En observant la politique de l’AKP durant une décennie, j ai vu trois actions d’opposition qui n’ont pas abouti à sa liquidation .Ces groupes ont utilisé à leur tour le « génie du discours » pour déclarer qu’ils étaient les citoyens opprimés et qu’ ils représentaient le peuple et la démocratie.


Halkevleri dans la rue...
Un de ces groupes est le Halkevleri (maison du Peuple ),  un mouvement de base agissant pour les droits sociaux. Il est parti en guerre contre la politique de l’AKP, consistant à transformer les droits sociaux en objet de charité. Leur argument principal était que la distribution de pain et de charbon par des organisations religieuses était humiliante et que la nourriture et le logement étaient des droits constitutionnels fondamentaux.


...et la réponse policière
La seconde action émanait des Collectifs étudiants (Öğrenci Kollektifleri), qui ont lancé des actions sur des questions relativement mineures comme le prix des tickets des bus et les frais d’inscription à l’université.
Les deux groupes étaient de gauche, sans aucune connotation religieuse. Le gouvernement les a étiquetés « organisations terroristes », ce qui a montré le vrai visage de l’AKP comme oppresseur des étudiants et des classes démunies.
La troisième action était un « Iftar » qui a  rassemblé ledess gauchistes et des islamistes politiques qui ont l’égalité sociale à leur programme.
Durant le mois de Ramadan, ils ont effectué la rupture du jeûne en face d’un hôtel 5 étoiles, connu pour être un endroit branché par les nouveaux riches de l’AKP.

Ce qui montre qu’on peut sortir de l’impasse créée par le « génie du discours ». La solution est de construire une opposition qui défend les droits sociaux ;y mélanger ou non des connotations religieuses dépend naturellement de l’attitude de chacun.
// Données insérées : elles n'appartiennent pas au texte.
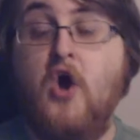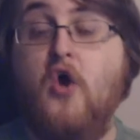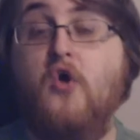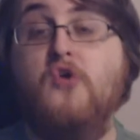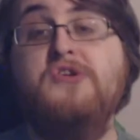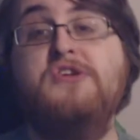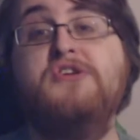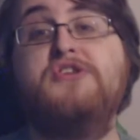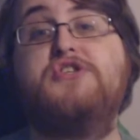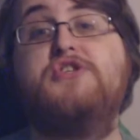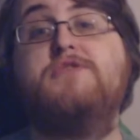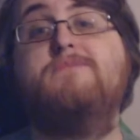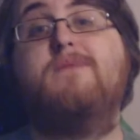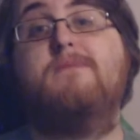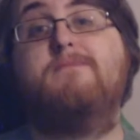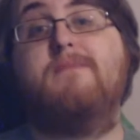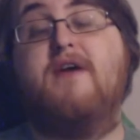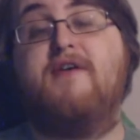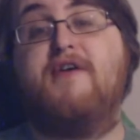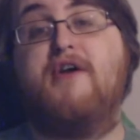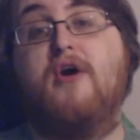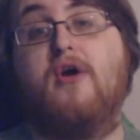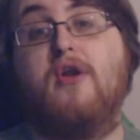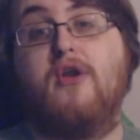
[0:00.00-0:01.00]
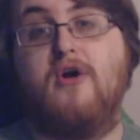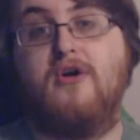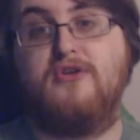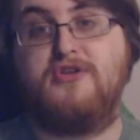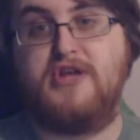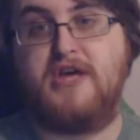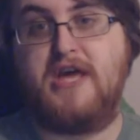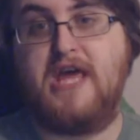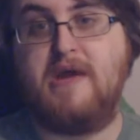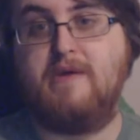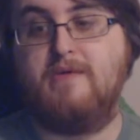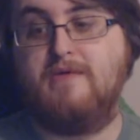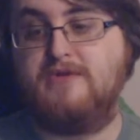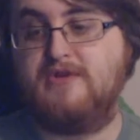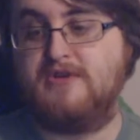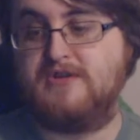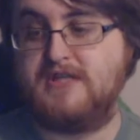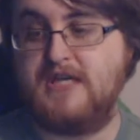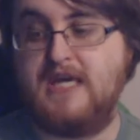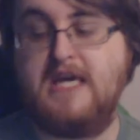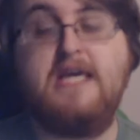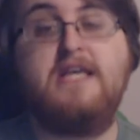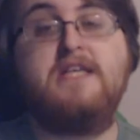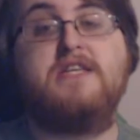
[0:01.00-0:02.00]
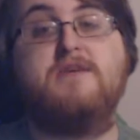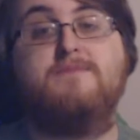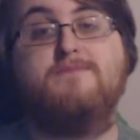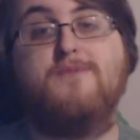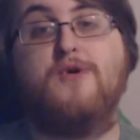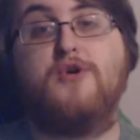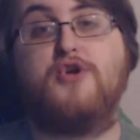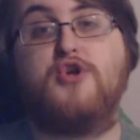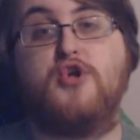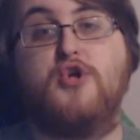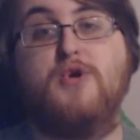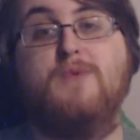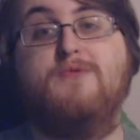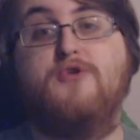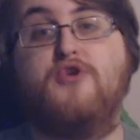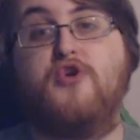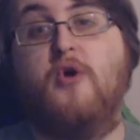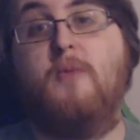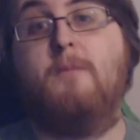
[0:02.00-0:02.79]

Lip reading: Under Super Mario logic, he would just eat a mushroom,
Ceci dit, ce n’est pas tant une nouvelle génération religieuse que l’AKP veut qu'une génération obéissante.. Sinon, il aurait été content de voir les jeunes faire la fête durant le Ramadan, sans se soucier du fait qu’ils le fassent dans la rue.
Assurément, adopter cette stratégie ne vous rendra pas moins seuls dans le monde. Les politiques européennes et usaméricaines qui ont déjà étiqueté ces pays démocraties islamiques modérées tamponnées « bon pour l’Orient » ne vont pas se réjouir de voir une opposition fondée sur les problèmes de justice sociale.
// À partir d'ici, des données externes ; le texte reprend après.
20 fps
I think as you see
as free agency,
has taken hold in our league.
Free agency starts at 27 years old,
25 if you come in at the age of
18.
Personnellement, je pense que les Occidentaux qui glorifient la démocratie dans ces pays ont la trouille quand ils entendent parler de « justice sociale ». Qu’à Dieu ne plaise ! Cela pourrait finir en guerre de classes !
Ceux qui, dans les médias internationaux, applaudissent les jeunes de la place Tahrir "sans idéologie" n’aimeraient pas être ramenés à reconnaître que les discours gauchistes ont survécu malgré les "compagnes de lutte contre le communisme", lancées dans les années soixante du siècle dernier.
Mais au moins, une opposition basée sur les droits et l’égalité sociale fera, pour changer, du « génie du discours » et non de l’opposition le cerf paralysé par les feux d’une voiture.